A charges égales et par kilomètre parcouru, les vélocargos émettent 2,3 fois moins d’émissions de GES que les VUL électriques et 7,2 fois moins qu’un VUL diesel. L’utilisation d’un vélocargo est toutefois à privilégier par rapport à un VUL électrique pour un poids de marchandises transporté faible à moyen, soit jusqu’à peu près 100 kg. Cela concerne notamment la livraison de colis en zone urbaine. Au-delà, il n’existe pas de gain environnemental notable au recours d’un vélocargo. Mais comparé à un VUL diesel, le vélocargo reste avantageux.

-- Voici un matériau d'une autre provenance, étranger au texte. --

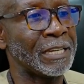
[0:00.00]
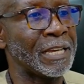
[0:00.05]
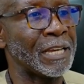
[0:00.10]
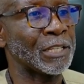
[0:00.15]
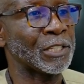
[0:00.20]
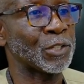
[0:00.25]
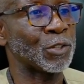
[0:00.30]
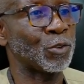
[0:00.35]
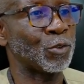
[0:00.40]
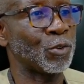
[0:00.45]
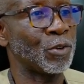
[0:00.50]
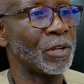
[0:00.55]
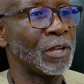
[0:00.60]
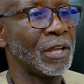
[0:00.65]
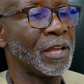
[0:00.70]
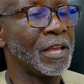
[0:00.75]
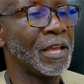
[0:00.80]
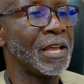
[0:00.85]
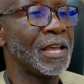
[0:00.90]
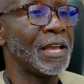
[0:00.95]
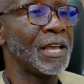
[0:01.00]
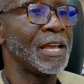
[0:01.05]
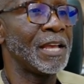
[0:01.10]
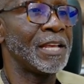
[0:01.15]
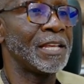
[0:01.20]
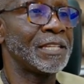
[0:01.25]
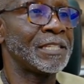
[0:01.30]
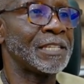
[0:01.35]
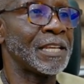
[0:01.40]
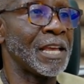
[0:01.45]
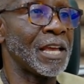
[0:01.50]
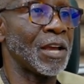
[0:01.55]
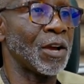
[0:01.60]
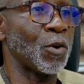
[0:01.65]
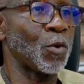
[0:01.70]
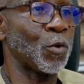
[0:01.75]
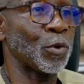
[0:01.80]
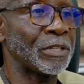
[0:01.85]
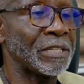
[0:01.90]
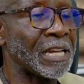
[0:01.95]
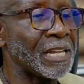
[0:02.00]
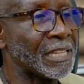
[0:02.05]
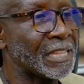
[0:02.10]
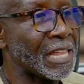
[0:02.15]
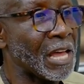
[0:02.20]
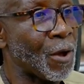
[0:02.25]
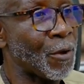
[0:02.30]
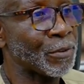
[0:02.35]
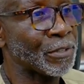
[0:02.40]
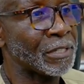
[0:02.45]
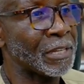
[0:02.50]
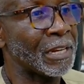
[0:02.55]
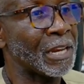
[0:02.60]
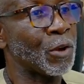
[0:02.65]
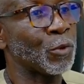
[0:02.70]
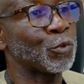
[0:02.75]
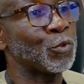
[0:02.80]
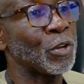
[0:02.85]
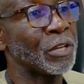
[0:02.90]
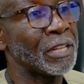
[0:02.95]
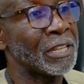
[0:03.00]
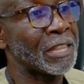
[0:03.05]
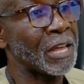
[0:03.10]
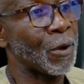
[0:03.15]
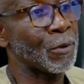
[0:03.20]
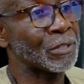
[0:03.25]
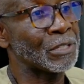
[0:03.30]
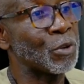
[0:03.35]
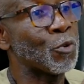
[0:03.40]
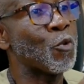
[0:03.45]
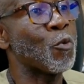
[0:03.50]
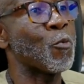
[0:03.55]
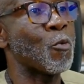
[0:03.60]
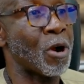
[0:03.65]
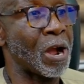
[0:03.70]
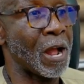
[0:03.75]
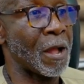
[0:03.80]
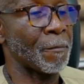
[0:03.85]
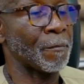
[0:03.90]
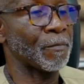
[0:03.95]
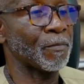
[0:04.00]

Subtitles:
years, no? Say, or 10,000 now 20,000, the woman.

Concernant les polluants locaux, à charges égales, les vélocargos émettent 2,4 fois moins de particules fines que les VUL électriques et 1,7 fois moins qu’un VUL diesel par kilomètre parcouru. Les émissions d’oxydes d’azote sont elles aussi réduites, les vélocargos émettant 2,2 fois moins que les VUL électriques et 9,2 fois moins que les VUL roulant au diesel.
Au global, par kilomètre parcouru, et quel que soit l’indicateur environnemental étudié, le vélocargo est 2 fois moins émetteur de polluants que le véhicule utilitaire léger électrique. Et les avantages de la cyclologistique ne s’arrêtent pas là !

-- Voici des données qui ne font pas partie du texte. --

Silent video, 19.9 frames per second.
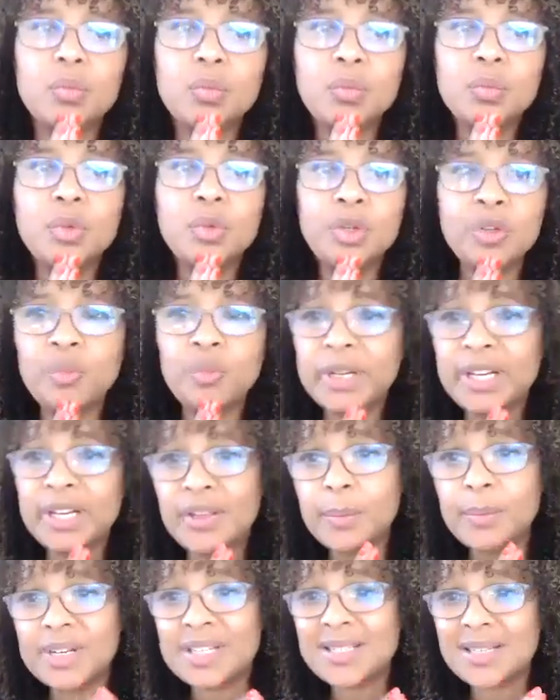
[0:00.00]
you've been in the
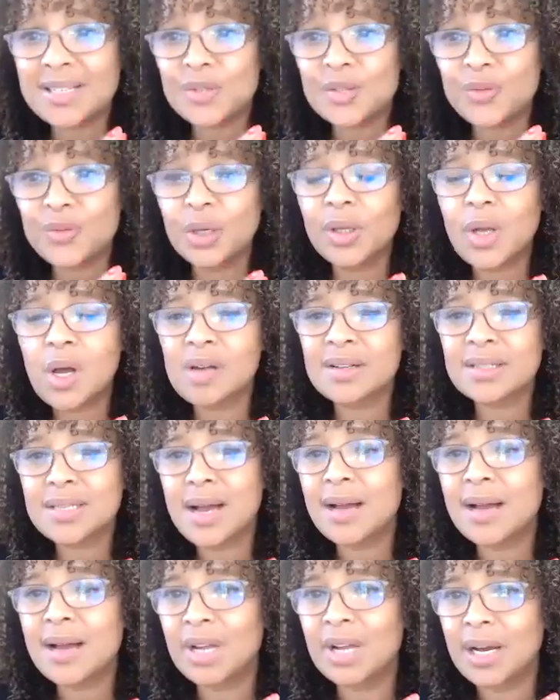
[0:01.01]
business for a long
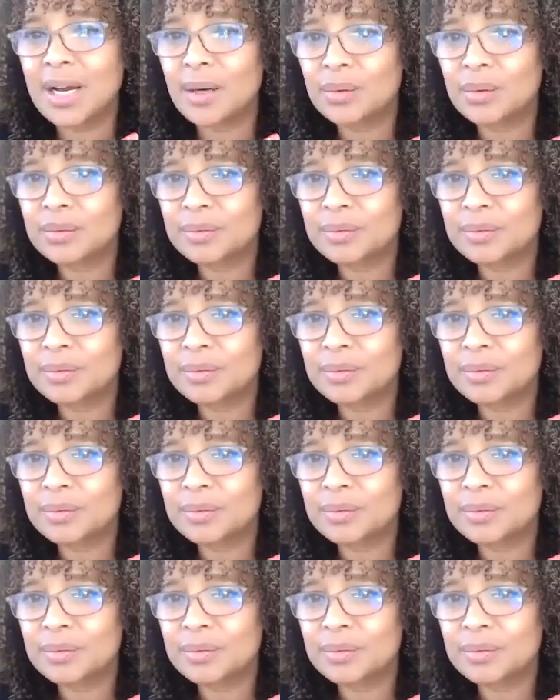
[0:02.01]
time now.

Conditions de travail et féminisation : une analyse sans tabous
Grâce aux impacts d’exploitation, aux impacts directs, indirects et induits, le secteur de la cyclologistique contribue 1,4 fois plus au PIB français et génère 2 fois plus d’emplois que la moyenne des entreprises relativement à leur chiffre d’affaires.
La filière doit toutefois veiller à son attractivité, notamment pour réduire le fort turnover des équipes (l’ancienneté moyenne des livreurs est de 23,6 mois). Cette attractivité passe par des rémunérations plus élevées mais aussi des conditions de travail améliorées.
L’étude fait état d’une perception de conditions de circulation difficiles. 10 % des 186 livreurs et livreuses interrogés indiquent avoir été impliqués dans un accident corporel ou matériel grave en 2022.
Enfin, malgré les efforts réalisés, les femmes sont largement sous-représentées dans la filière avec seulement 7 % de livreuses à vélo. Parmi les difficultés rencontrées par les livreuses, il y a notamment les stéréotypes de genres, de performance ou liés à la mécanique. L’étude réalisée par les Boîtes à Vélos rappelle que les femmes sont plus exposées aux agressions et aux harcèlements sexuels dans l’espace public. Le design du vélocargo, notamment la distance entre la selle et le guidon et la forme de la selle, est inadapté aux femmes.
La cyclologistique est une filière d’avenir incontestable pour la logistique urbaine et qui trouvera toute sa place dans un monde post carbone. Présentant de nombreux avantages environnementaux et d’emprise au sol, elle doit toutefois poursuivre sa structuration.